# About this task
Go over the records and count each line that has the string "Spoken". Give the number and nothing else.

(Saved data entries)
----------------
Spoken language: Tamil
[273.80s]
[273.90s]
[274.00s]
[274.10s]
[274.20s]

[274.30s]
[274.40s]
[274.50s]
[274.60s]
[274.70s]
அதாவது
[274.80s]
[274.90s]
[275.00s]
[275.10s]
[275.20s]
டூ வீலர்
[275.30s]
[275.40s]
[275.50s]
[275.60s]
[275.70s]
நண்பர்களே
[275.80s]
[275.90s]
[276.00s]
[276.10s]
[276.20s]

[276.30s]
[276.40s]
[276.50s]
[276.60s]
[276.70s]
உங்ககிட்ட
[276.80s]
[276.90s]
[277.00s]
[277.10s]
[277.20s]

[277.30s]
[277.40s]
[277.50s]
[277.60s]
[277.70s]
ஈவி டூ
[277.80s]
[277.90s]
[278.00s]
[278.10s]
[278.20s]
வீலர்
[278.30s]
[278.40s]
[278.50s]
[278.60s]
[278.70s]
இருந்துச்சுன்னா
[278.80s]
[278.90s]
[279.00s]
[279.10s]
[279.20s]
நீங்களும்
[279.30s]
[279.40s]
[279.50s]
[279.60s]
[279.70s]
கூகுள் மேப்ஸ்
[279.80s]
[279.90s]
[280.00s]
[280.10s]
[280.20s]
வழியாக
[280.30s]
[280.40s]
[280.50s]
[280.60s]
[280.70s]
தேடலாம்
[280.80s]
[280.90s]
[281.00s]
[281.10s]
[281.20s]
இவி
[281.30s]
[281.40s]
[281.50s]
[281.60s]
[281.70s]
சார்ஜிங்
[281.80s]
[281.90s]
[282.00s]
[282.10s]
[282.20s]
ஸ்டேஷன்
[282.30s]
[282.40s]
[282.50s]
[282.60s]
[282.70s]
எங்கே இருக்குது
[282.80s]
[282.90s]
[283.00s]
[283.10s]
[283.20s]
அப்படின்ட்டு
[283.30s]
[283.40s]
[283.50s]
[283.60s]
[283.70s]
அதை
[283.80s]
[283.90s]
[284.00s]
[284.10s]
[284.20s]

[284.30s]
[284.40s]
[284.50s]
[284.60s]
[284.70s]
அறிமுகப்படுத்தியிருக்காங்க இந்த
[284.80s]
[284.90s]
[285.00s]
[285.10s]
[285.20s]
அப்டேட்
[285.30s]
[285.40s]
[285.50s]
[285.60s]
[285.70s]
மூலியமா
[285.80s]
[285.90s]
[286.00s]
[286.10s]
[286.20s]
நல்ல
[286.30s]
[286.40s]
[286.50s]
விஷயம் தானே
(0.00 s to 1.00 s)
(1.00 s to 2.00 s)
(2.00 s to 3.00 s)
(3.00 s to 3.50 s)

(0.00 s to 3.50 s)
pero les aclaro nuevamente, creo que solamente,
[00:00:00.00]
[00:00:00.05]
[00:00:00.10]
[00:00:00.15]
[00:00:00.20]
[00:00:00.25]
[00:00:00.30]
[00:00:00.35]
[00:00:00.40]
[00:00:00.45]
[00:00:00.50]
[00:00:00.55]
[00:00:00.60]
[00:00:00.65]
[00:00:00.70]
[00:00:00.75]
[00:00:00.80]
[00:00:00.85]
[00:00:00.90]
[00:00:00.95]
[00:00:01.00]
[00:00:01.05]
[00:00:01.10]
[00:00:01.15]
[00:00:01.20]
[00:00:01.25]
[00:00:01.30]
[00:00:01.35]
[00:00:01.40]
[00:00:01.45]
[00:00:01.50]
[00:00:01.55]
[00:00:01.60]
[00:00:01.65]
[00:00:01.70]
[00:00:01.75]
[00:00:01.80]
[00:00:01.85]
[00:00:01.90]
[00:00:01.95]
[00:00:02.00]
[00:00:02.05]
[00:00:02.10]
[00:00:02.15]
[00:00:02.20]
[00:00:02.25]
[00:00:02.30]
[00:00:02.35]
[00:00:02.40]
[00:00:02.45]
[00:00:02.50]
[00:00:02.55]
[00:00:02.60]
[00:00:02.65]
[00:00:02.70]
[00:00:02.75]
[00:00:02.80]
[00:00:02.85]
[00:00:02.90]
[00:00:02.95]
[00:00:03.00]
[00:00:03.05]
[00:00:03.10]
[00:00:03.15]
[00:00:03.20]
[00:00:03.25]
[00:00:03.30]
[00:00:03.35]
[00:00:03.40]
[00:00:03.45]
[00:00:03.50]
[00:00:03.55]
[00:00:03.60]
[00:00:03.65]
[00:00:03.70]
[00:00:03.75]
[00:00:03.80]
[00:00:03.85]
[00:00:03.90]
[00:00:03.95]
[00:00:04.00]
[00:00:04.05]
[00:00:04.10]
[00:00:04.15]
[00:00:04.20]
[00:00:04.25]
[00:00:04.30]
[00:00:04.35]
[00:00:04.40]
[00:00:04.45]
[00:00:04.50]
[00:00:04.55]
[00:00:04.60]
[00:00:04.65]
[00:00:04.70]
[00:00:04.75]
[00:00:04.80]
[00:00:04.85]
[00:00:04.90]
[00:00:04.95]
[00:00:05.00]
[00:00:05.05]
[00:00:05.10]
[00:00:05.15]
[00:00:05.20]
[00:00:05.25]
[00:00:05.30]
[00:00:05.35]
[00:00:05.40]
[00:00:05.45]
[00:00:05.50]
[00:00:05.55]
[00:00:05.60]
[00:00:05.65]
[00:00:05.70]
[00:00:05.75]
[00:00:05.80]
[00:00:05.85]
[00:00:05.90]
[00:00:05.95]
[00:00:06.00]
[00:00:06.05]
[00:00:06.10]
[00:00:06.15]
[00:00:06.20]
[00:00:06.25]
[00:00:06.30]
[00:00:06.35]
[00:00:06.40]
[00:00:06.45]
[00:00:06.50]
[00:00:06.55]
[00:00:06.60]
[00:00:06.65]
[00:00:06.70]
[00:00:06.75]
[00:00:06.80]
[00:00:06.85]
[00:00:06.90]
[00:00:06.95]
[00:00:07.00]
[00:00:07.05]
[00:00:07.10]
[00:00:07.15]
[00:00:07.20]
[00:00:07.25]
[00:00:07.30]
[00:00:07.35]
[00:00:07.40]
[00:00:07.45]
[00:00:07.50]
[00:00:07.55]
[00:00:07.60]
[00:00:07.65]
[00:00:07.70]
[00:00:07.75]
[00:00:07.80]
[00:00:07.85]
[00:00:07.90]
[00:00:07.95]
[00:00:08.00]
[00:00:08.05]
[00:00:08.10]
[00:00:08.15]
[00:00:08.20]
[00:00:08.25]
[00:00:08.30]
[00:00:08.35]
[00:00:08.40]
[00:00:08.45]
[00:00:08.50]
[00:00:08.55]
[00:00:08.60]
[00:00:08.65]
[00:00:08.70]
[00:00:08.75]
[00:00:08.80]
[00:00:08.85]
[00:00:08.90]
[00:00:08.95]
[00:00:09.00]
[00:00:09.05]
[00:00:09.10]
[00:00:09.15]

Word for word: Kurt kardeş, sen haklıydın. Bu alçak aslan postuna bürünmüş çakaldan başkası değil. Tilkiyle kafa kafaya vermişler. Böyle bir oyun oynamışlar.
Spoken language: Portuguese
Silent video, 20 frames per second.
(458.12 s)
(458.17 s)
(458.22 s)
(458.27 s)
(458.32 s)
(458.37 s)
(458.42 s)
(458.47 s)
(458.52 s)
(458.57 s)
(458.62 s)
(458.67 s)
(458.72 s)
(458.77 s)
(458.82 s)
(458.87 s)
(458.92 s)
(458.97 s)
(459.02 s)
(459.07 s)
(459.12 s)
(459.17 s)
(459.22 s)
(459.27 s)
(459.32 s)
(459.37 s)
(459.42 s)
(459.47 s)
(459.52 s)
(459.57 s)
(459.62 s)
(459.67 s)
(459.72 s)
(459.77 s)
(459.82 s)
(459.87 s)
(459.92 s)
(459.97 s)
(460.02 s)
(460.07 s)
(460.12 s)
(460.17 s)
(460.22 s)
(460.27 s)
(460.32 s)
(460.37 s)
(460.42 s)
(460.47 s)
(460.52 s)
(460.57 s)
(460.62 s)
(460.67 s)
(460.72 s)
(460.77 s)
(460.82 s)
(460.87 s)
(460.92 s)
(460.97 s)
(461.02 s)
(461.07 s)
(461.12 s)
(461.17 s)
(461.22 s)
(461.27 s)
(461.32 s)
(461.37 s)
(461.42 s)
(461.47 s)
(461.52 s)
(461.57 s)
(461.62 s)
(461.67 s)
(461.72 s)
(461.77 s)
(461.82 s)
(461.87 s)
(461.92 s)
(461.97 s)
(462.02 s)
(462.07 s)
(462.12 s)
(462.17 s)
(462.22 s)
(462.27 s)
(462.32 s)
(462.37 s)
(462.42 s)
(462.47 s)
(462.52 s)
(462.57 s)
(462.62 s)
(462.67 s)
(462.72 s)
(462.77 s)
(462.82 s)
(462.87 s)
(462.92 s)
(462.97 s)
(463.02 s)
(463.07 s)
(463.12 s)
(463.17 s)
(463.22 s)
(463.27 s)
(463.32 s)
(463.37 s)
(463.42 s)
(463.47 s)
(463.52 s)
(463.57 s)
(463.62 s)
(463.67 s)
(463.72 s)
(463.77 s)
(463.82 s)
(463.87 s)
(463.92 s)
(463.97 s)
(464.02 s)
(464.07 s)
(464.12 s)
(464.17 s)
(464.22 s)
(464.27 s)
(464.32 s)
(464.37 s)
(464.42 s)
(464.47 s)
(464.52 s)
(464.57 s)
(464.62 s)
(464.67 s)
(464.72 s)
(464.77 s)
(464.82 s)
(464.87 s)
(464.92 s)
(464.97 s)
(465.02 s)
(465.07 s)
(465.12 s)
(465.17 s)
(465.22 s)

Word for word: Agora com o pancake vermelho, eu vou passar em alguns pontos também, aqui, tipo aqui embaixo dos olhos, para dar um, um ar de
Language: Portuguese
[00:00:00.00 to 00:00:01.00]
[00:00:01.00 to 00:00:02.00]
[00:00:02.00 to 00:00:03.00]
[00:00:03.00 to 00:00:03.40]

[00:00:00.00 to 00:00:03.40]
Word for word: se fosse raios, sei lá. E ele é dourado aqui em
----------------
# Exercise result
2